Unknown to them, the Pale Woman, a self-styled White Prophet who claims to see the future, waits underground in the icy caverns of Aslevjal. She has IceFyre imprisoned in chains; it is later revealed that Dutiful's quest was a ploy by her to end the Farseer dynasty as well as to capture the Fool, the true prophet. She succeeds in the latter, torturing the Fool to death. Fitz manages to free the dragon IceFyre, with a battle ensuing between him and a stone dragon Forged by the Pale Woman; the dragon Tintaglia from the Liveship novels flies in to assist. The stone dragon is eventually defeated with the aid of Burrich, who wields the Wit as a weapon, but at the cost of personal injury and death. Fitz finds the Fool dead underground, wearing the crown of the Rooster King; finding a version of the Fool trapped in the crown, he swaps bodies with him and heals the Fool using the Skill.

Much to Fitz's reluctance, the Fool leaves him on a journey to his home Clerres. Over a score of years, Fitz meets and reconciles with Molly; the trilogy ends with them together in Chivalry's former estate.

==Themes==
Fitz's internal conflicts in the Farseer trilogy – in particular, the sense of shame and trauma that result from his being Witted – have been described by scholars as an allegory for queerness. Fitz leads a closeted life as a Witted practitioner, largely due to his negative experiences with his guardian Burrich, whose shame for being Witted he internalizes. He later meets a like group of Witted outcasts who, akin to a queer support group, impart in him a sense of belonging and self-acceptance for his identity. In an evolution of this narrative, the Tawny Man trilogy shifts focus from Fitz's personal struggle to the larger struggle for equal rights for the Witted.
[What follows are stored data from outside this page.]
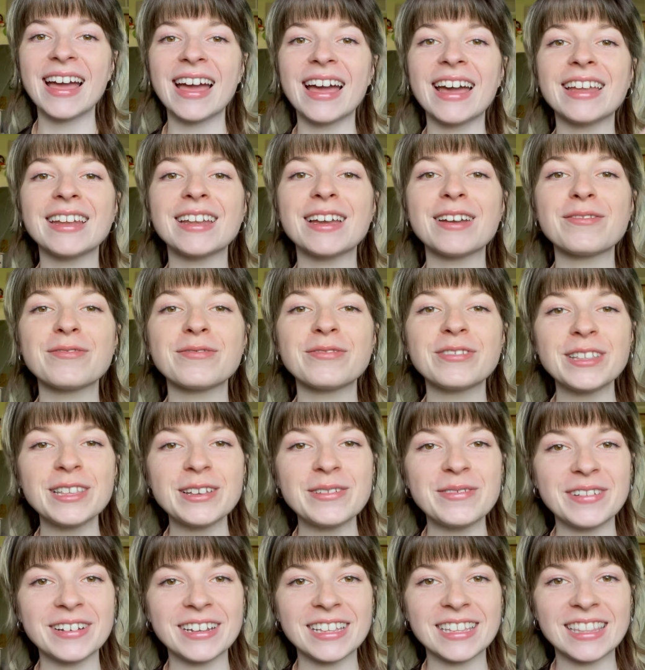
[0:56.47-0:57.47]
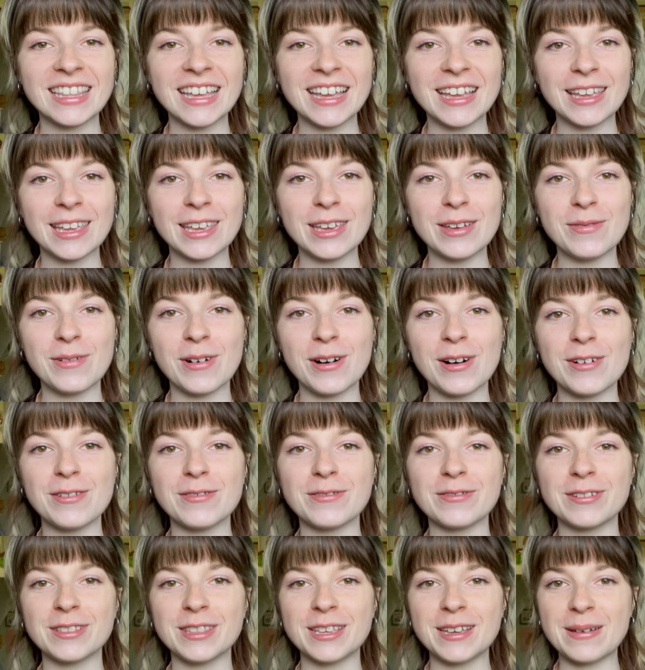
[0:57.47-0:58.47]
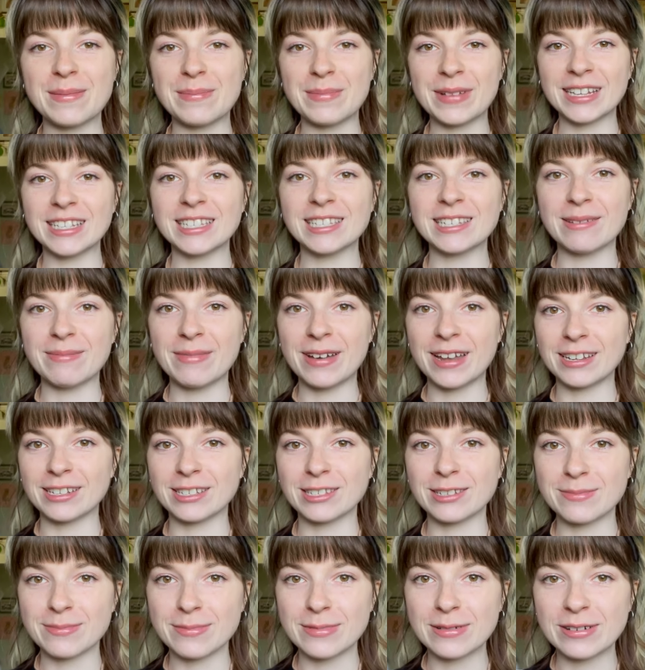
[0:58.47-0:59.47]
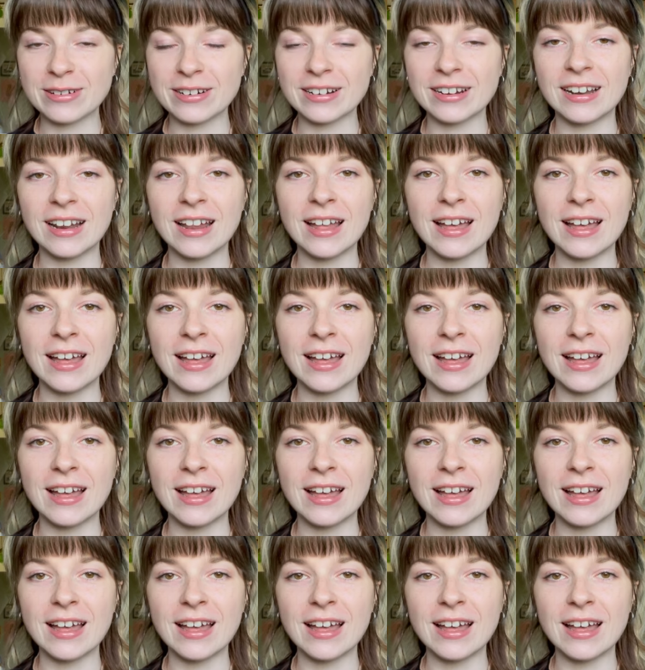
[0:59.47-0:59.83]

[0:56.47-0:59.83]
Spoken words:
And I really want to thank you all for the immense amount of support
Fool's Errand features a group of Witted revolutionaries called the Piebalds, who attempt a military uprising against the Farseer throne. While the Piebalds' actions are extremist, even endangering their brethren who disagree with their methods, their perception of the Wit intrigues Fitz. In contrast to his Witted shame, the Piebalds take pride in their identity. Their assertions, which scholar Peter Melville compares to slogans from 1990s queer activism, create a conflict between Fitz's Witted identity and his allegiance to the throne. However, he finally sides with the latter. Melville describes Fitz as "inhibited by the hegemonic hold the state has on him", bound in service to a social structure that denies him the right to live as himself.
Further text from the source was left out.